* _YOUR INSTRUCTIONS_: Copy out exactly, from the entries that follow, the line holding "[5:58.50-5:59.50]", the line holding "What the speaker", and all lines between them, but no pictures.

* _Recorded data_:

● ● ● ●

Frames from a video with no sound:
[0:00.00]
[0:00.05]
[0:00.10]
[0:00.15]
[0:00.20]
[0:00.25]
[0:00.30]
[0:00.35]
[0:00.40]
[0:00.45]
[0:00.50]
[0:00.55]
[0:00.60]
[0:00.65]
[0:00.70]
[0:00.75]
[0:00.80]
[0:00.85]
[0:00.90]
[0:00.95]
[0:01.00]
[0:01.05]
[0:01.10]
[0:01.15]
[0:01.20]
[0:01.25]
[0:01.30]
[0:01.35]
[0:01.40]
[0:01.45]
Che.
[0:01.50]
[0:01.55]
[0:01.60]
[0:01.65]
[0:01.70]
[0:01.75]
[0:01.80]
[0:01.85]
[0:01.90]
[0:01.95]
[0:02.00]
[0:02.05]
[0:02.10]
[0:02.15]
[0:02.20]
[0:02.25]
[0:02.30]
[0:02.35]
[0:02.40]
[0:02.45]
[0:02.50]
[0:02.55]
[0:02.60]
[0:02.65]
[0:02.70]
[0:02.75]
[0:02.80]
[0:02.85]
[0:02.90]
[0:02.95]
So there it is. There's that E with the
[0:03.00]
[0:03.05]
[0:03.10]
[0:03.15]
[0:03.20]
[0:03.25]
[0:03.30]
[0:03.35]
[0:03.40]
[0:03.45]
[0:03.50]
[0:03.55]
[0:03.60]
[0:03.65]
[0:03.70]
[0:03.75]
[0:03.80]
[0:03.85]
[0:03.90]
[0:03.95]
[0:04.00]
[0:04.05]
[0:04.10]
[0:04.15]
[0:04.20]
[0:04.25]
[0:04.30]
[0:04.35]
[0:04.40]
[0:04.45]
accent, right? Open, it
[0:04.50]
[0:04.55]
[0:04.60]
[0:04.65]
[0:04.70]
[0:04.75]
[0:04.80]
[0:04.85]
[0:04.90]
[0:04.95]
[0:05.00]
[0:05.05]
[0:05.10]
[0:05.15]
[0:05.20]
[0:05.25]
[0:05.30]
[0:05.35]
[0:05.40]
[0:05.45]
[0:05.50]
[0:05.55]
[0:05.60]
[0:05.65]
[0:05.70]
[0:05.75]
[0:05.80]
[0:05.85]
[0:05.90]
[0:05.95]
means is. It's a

● ● ● ●

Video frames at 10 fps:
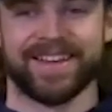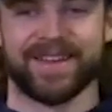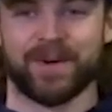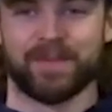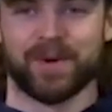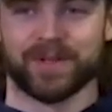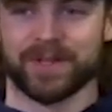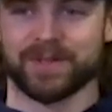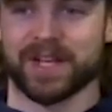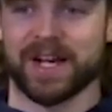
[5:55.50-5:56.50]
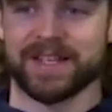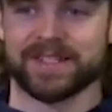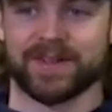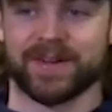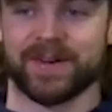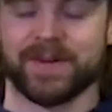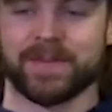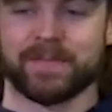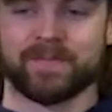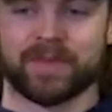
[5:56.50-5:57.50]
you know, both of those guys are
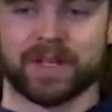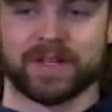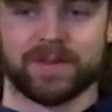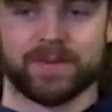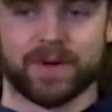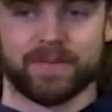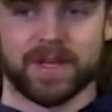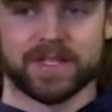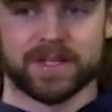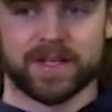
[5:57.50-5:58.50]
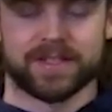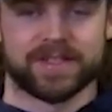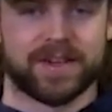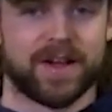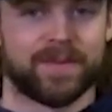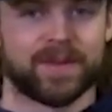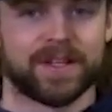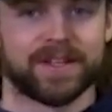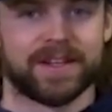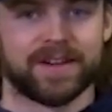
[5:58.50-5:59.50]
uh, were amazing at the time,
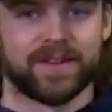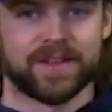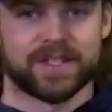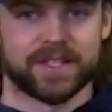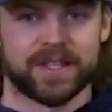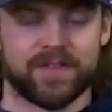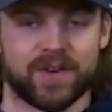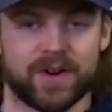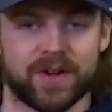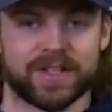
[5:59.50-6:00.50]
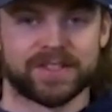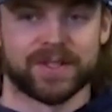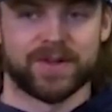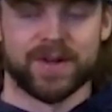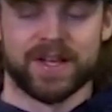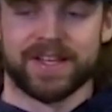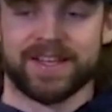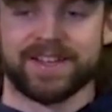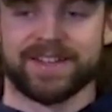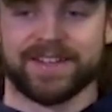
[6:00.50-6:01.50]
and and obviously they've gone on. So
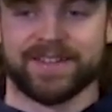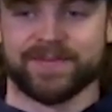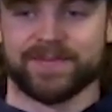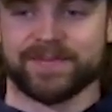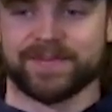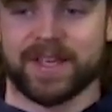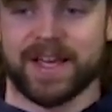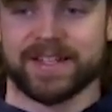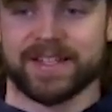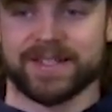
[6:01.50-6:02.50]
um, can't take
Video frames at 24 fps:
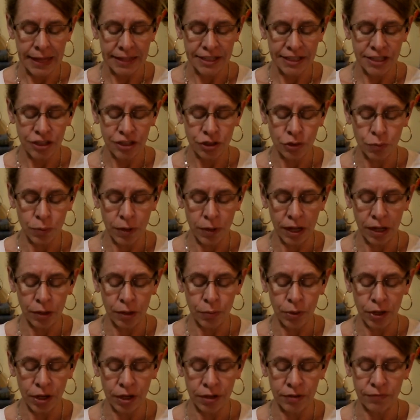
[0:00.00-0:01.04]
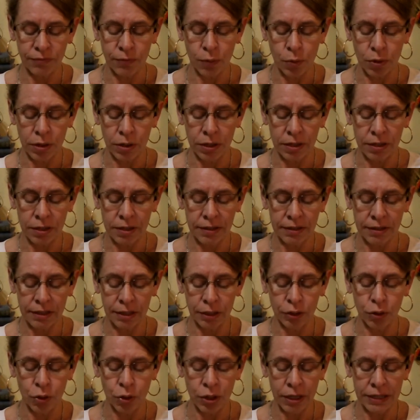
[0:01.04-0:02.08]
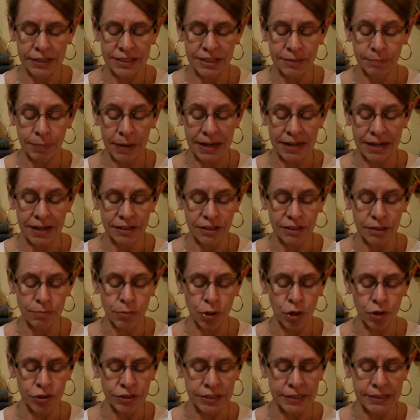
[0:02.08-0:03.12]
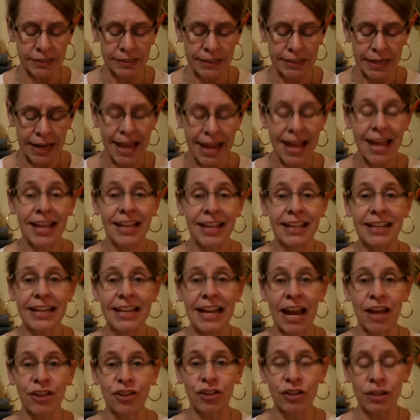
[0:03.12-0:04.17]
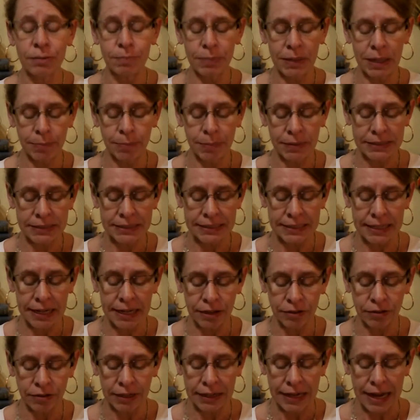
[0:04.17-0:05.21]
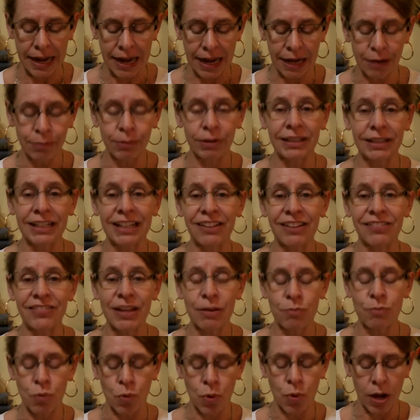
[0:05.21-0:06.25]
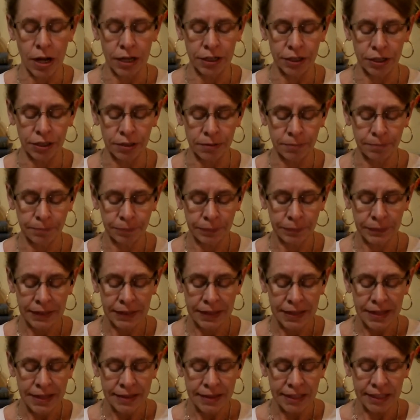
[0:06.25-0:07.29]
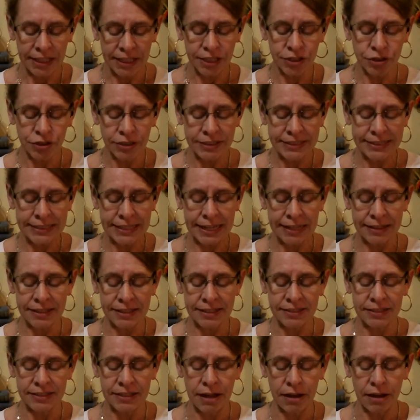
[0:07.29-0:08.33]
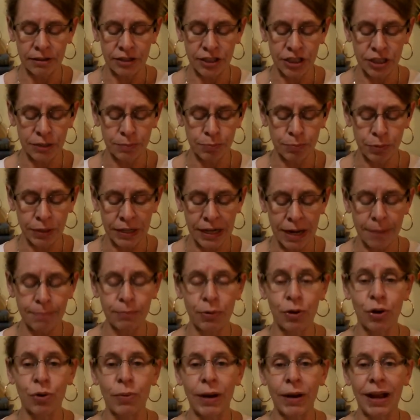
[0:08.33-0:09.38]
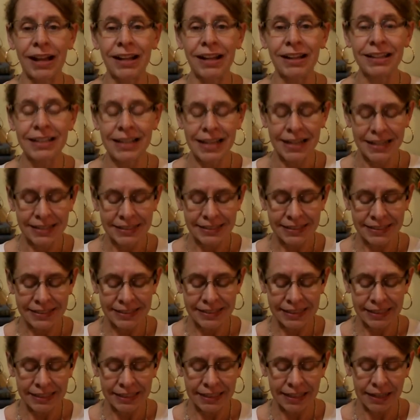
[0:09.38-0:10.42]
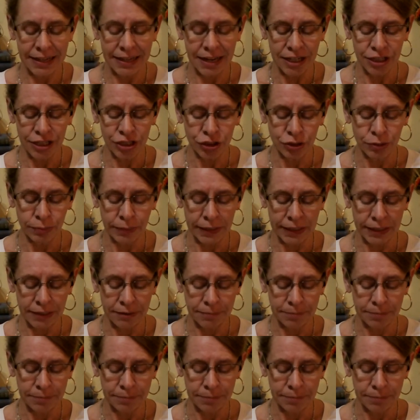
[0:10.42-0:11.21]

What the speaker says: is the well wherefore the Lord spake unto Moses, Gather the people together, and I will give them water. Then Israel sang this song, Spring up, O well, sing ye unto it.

● ● ● ●

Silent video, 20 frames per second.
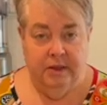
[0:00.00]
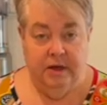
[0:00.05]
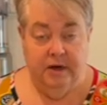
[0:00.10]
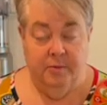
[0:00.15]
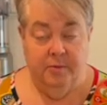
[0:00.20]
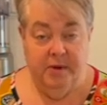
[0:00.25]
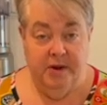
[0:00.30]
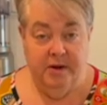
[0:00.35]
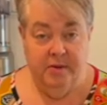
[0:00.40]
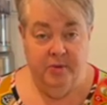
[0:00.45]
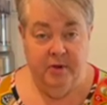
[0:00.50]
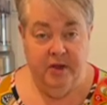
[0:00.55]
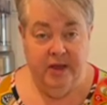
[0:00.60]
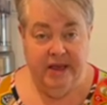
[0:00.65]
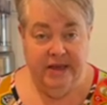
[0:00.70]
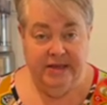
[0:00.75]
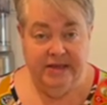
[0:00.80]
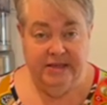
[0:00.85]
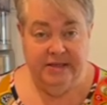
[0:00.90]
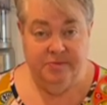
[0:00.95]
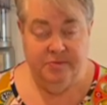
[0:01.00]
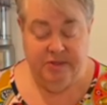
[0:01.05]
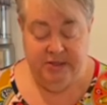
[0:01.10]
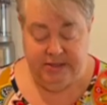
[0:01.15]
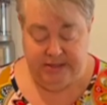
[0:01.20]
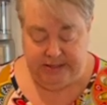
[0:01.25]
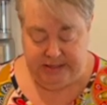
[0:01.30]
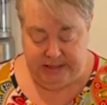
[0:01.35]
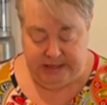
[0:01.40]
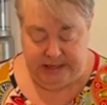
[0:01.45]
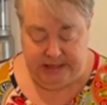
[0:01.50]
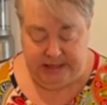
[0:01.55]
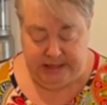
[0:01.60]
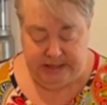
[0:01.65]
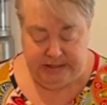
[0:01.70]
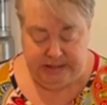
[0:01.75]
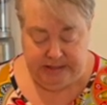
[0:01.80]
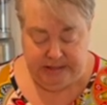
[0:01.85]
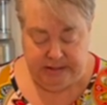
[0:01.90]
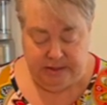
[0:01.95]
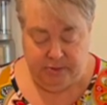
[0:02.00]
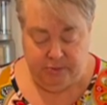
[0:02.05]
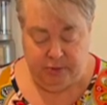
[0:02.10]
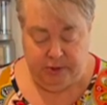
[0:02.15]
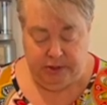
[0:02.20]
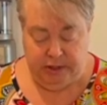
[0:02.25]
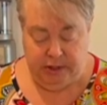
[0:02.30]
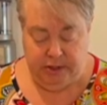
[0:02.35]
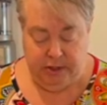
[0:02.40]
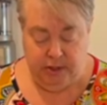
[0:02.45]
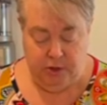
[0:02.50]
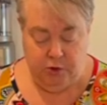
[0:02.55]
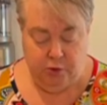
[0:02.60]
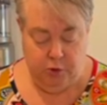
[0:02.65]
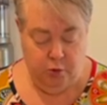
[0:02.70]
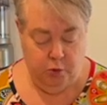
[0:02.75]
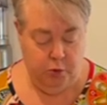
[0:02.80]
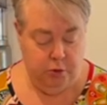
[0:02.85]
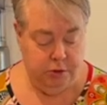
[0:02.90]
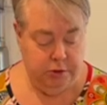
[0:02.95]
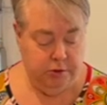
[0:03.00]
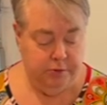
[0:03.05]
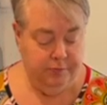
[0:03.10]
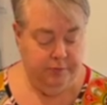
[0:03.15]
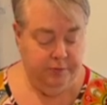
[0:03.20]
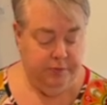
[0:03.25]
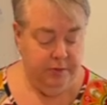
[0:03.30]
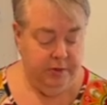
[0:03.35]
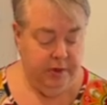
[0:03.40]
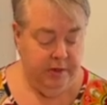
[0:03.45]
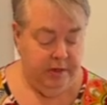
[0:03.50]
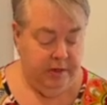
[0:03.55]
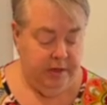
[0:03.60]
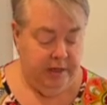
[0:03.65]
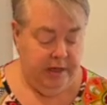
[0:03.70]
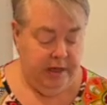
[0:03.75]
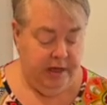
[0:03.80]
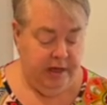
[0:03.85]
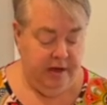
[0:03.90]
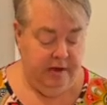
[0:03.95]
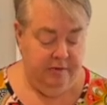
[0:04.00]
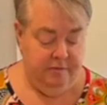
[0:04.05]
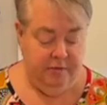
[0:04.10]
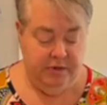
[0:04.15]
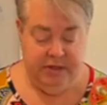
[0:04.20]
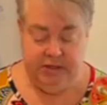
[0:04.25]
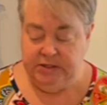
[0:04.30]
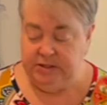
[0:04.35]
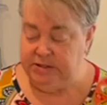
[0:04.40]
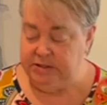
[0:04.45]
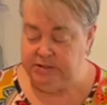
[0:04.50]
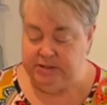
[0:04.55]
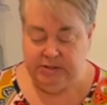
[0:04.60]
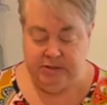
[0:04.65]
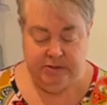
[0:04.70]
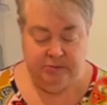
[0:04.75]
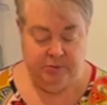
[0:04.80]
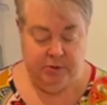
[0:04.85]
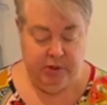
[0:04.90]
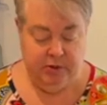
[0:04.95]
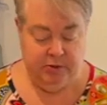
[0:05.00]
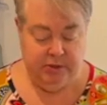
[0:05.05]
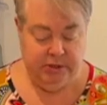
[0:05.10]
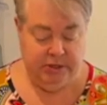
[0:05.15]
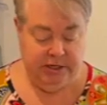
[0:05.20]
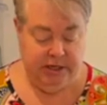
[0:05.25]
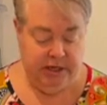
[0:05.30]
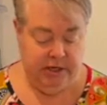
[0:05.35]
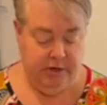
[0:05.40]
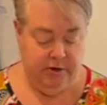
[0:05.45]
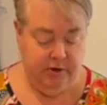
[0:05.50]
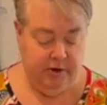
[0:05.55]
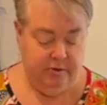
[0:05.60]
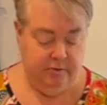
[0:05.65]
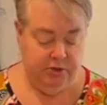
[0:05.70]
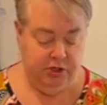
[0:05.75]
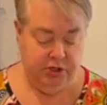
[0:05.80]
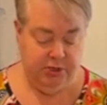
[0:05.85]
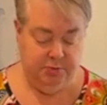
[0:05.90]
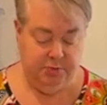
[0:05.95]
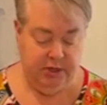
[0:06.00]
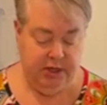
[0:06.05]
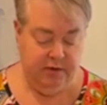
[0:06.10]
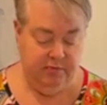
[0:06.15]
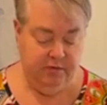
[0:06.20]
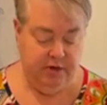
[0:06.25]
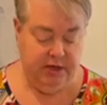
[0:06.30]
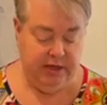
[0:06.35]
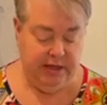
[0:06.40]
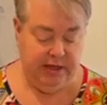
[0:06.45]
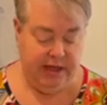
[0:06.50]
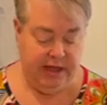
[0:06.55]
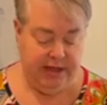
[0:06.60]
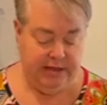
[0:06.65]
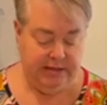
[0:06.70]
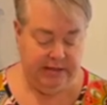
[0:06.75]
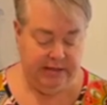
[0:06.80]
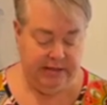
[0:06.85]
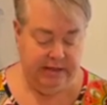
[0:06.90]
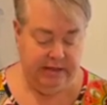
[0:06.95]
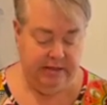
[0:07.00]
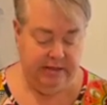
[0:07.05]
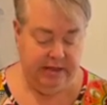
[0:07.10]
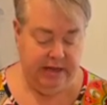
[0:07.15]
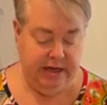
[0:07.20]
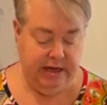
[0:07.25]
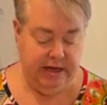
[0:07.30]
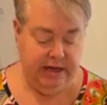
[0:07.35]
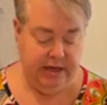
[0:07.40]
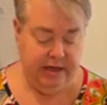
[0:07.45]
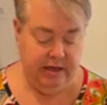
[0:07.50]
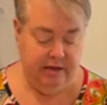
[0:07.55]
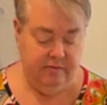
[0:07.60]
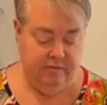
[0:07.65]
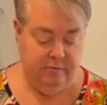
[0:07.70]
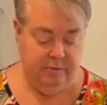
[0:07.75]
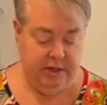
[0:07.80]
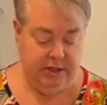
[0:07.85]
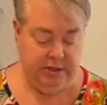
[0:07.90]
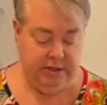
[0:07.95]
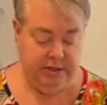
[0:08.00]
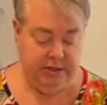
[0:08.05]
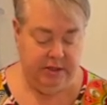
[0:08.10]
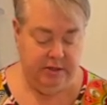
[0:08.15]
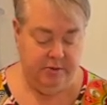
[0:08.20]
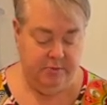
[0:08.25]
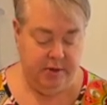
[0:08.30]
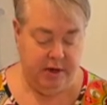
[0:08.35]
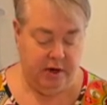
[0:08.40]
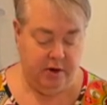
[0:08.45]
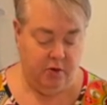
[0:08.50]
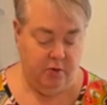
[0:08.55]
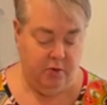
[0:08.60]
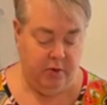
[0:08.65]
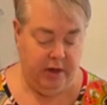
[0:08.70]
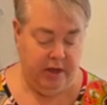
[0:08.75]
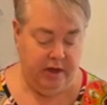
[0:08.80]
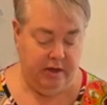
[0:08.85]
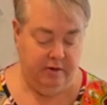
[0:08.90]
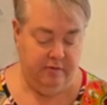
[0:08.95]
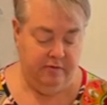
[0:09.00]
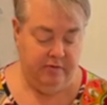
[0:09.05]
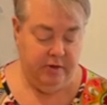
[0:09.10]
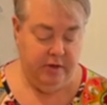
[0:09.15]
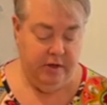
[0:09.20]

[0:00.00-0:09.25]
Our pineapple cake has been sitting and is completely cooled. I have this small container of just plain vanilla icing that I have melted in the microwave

● ● ● ●

* _ANSWER SECTION_:
[5:58.50-5:59.50]
uh, were amazing at the time,
[5:59.50-6:00.50]
[6:00.50-6:01.50]
and and obviously they've gone on. So
[6:01.50-6:02.50]
um, can't take
Video frames at 24 fps:
[0:00.00-0:01.04]
[0:01.04-0:02.08]
[0:02.08-0:03.12]
[0:03.12-0:04.17]
[0:04.17-0:05.21]
[0:05.21-0:06.25]
[0:06.25-0:07.29]
[0:07.29-0:08.33]
[0:08.33-0:09.38]
[0:09.38-0:10.42]
[0:10.42-0:11.21]

What the speaker says: is the well wherefore the Lord spake unto Moses, Gather the people together, and I will give them water. Then Israel sang this song, Spring up, O well, sing ye unto it.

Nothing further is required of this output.